NOTE 8 – DEBT OBLIGATIONS (CONTINUED)
Line of Credit
The Company’s credit facility with Manufacturers and Traders Trust Company and VNB New York, LLC, provides that it may borrow up to $100,000,000, subject to borrowing base requirements. The facility is available for the acquisition of commercial real estate, repayment of mortgage debt, and renovation and operating expense purposes; provided, that if used for renovation and operating expense purposes, the amount outstanding for such purposes will not exceed the lesser of $40,000,000 and 40% of the borrowing base. Net proceeds received from the sale, financing or refinancing of properties are generally required to be used to repay amounts outstanding under the credit facility. The facility is guaranteed by subsidiaries of the Company that own unencumbered properties and the Company is required to pledge to the lenders the equity interests in such subsidiaries.

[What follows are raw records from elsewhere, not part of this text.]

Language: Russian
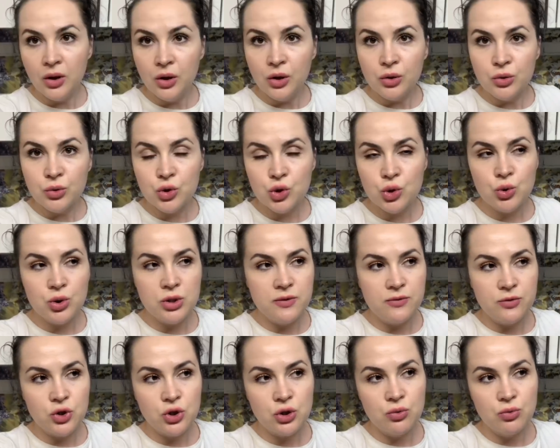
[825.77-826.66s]
Ну что,
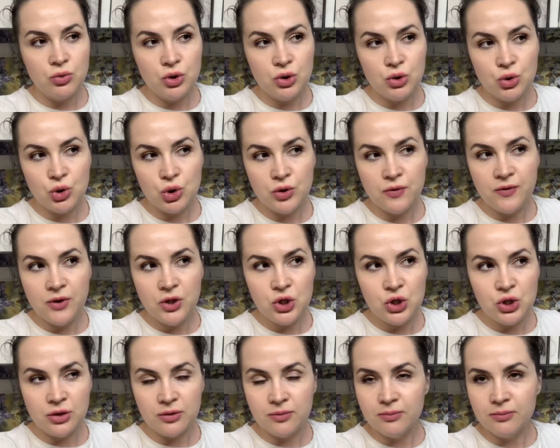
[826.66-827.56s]
девочки, у нас уже
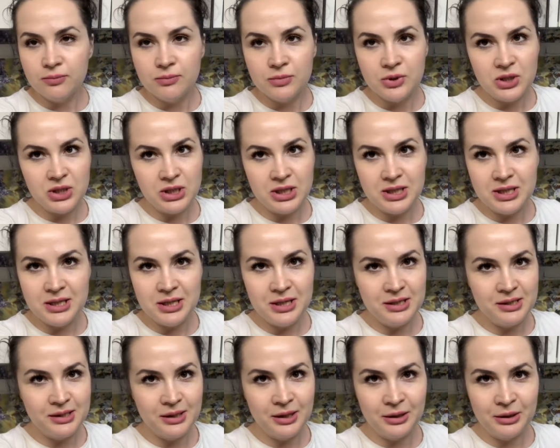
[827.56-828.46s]
вечер.
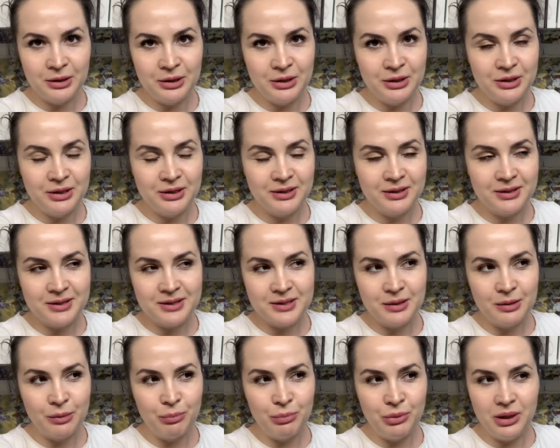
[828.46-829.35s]
Соседи так и не
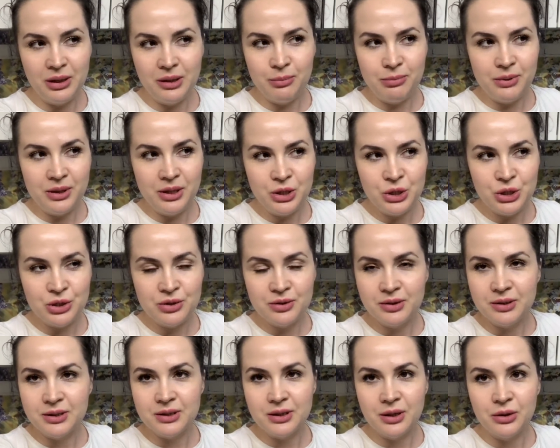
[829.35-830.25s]
растопили печь.
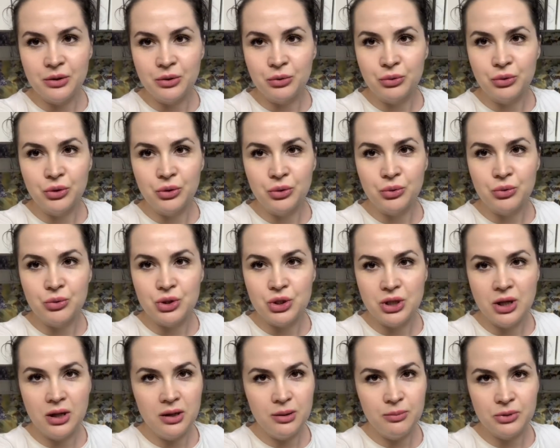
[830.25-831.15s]
Не знаю, они куда-то
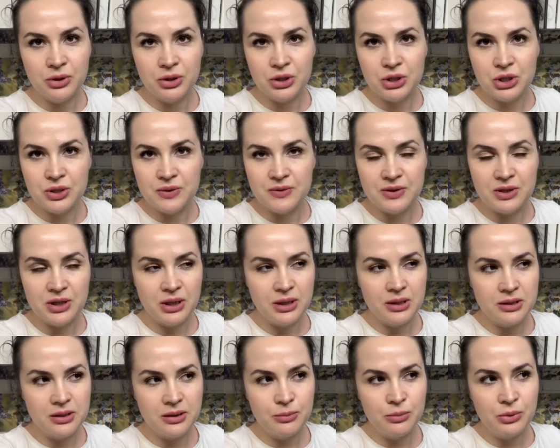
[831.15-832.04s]
уезжали. Мне кажется,
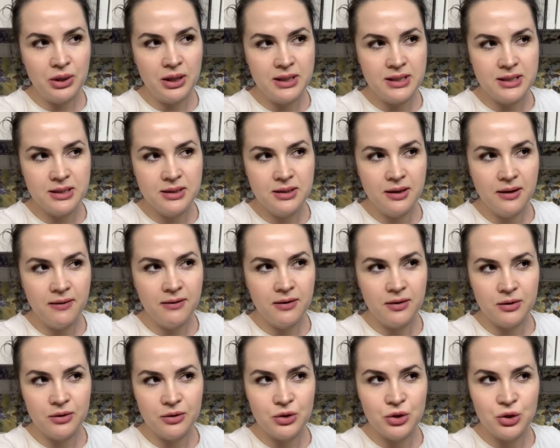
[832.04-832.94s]
строительный магазин,
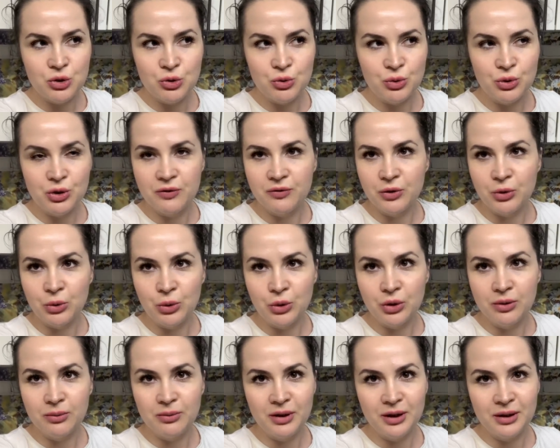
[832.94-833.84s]
наверное. Ничего у них в
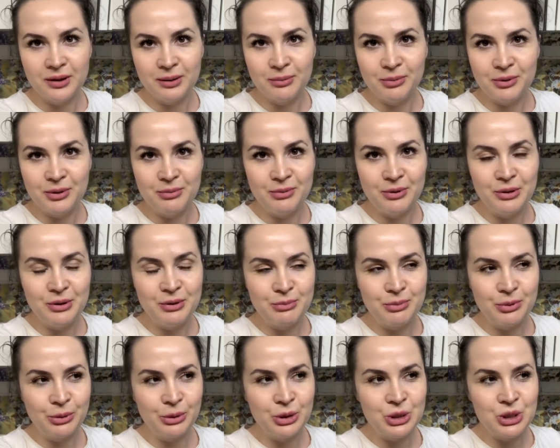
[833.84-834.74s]
итоге, я так понимаю, не
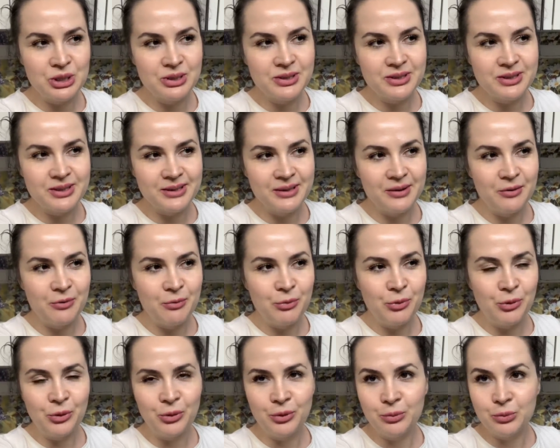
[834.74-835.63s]
получилось. Слава
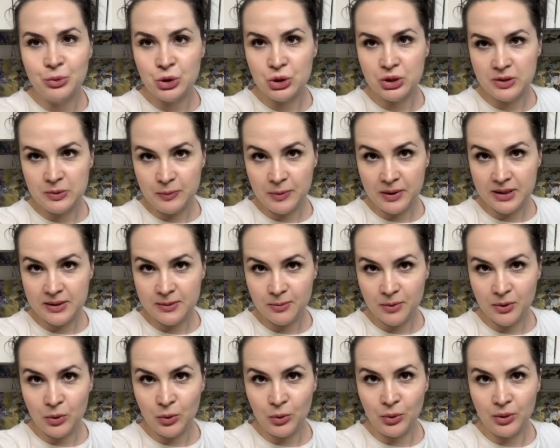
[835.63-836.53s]
богу, можно спать
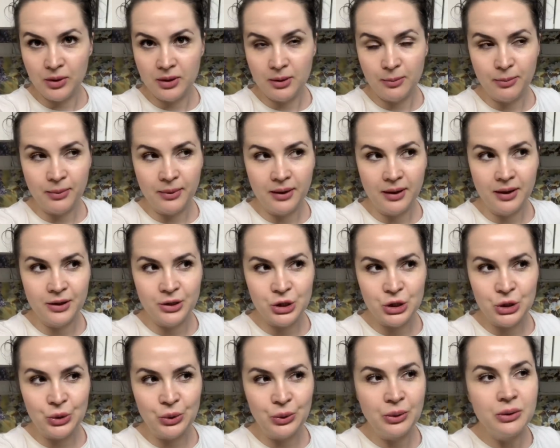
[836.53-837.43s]
спокойно пока
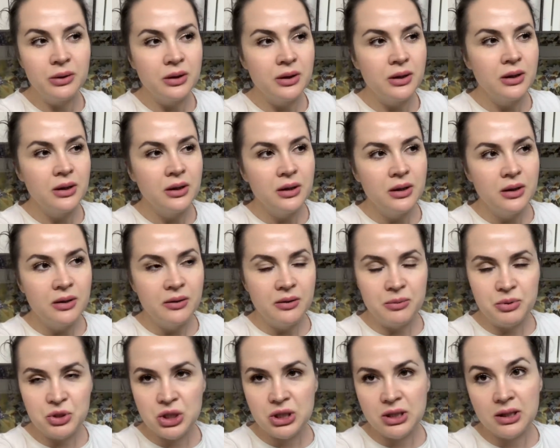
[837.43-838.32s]
что.
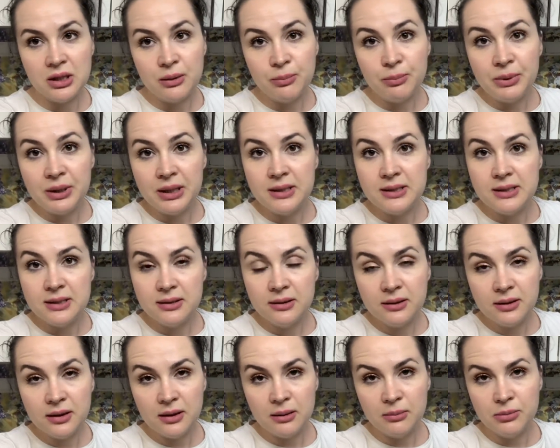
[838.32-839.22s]
Вообще такие
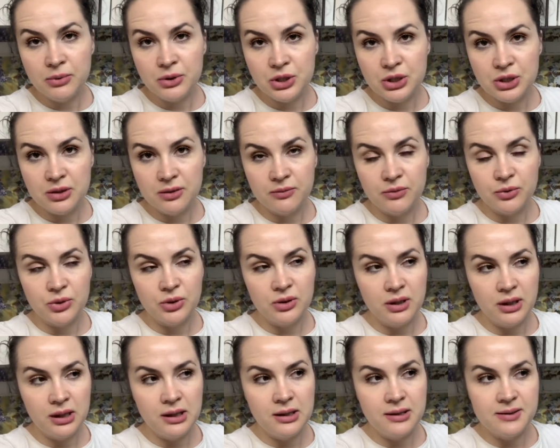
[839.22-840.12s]
переделки обычно, вот
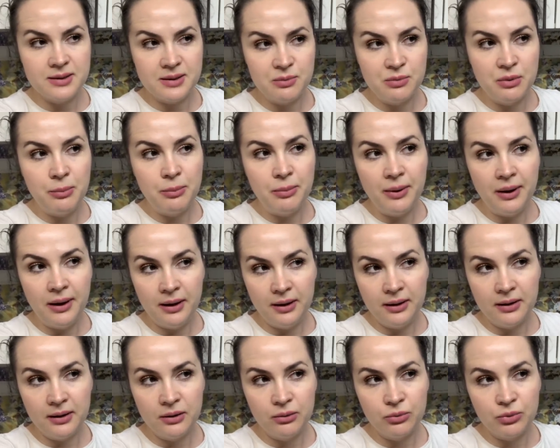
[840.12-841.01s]
такие самопальные. У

The facility, which matures December 31, 2026, provides for an interest rate equal to 30-day SOFR plus an applicable margin ranging from 175 basis points to 275 basis points depending on the ratio of the Company’s total debt to total value, as determined pursuant to the facility. The applicable margin was 175 basis points at June 30, 2024 and December 31, 2023. An unused facility fee of 0.25% per annum applies to the facility. The Company had no balance outstanding on the facility during the six months ended June 30, 2024. The weighted average interest rate on the facility was approximately 6.44% for the six months ended June 30, 2023. The Company was in compliance with all covenants at June 30, 2024.
At each of June 30, 2024 and August 1, 2024, $100,000,000 was available to be borrowed under the facility, including an aggregate of up to $40,000,000 available for renovation and operating expense purposes. The interest rate on the facility was 7.09% on August 1, 2024.
At June 30, 2024 and December 31, 2023, the Company had unamortized deferred financing costs of $457,000 and $549,000, respectively, which are included in Escrow, deposits and other assets and receivables on the consolidated balance sheets.
NOTE 9 – RELATED PARTY TRANSACTIONS
Compensation and Services Agreement
Pursuant to the compensation and services agreement with Majestic Property Management Corp. (“Majestic”), Majestic provides the Company with certain (i) executive, administrative, legal, accounting, clerical, property management, property acquisition, consulting (i.e., sale, leasing, brokerage, and mortgage financing), and construction supervisory services (collectively, the “Services”) and (ii) facilities and other resources. Majestic is wholly-owned by the Company’s vice- chairman and it provides compensation to several of the Company’s executive officers.
In consideration for the Services, the Company paid Majestic $831,000 and $1,657,000 for the three and six months ended June 30, 2024, respectively, and $810,000 and $1,689,000 for the three and six months ended June 30, 2023, respectively. Included in these amounts are fees for property management services of $361,000 and $718,000 for the three and six months ended June 30, 2024, respectively, and $358,000 and $786,000 for the three and six months ended June 30, 2023, respectively. The amounts paid for property management services are based on 1.5% and 2.0% of the rental payments (including tenant reimbursements) actually received by the Company from net lease tenants and operating lease tenants, respectively. The Company does not pay Majestic with respect to properties managed by third parties. The Company also paid Majestic, pursuant to the compensation and services agreement, $84,000 and $168,000 for the three and six months ended June 30, 2024, respectively, and $79,000 and $159,000 for the three and six months ended June 30, 2023, respectively, for the Company’s share of all direct office expenses, including rent, telephone, postage, computer services, internet usage and supplies.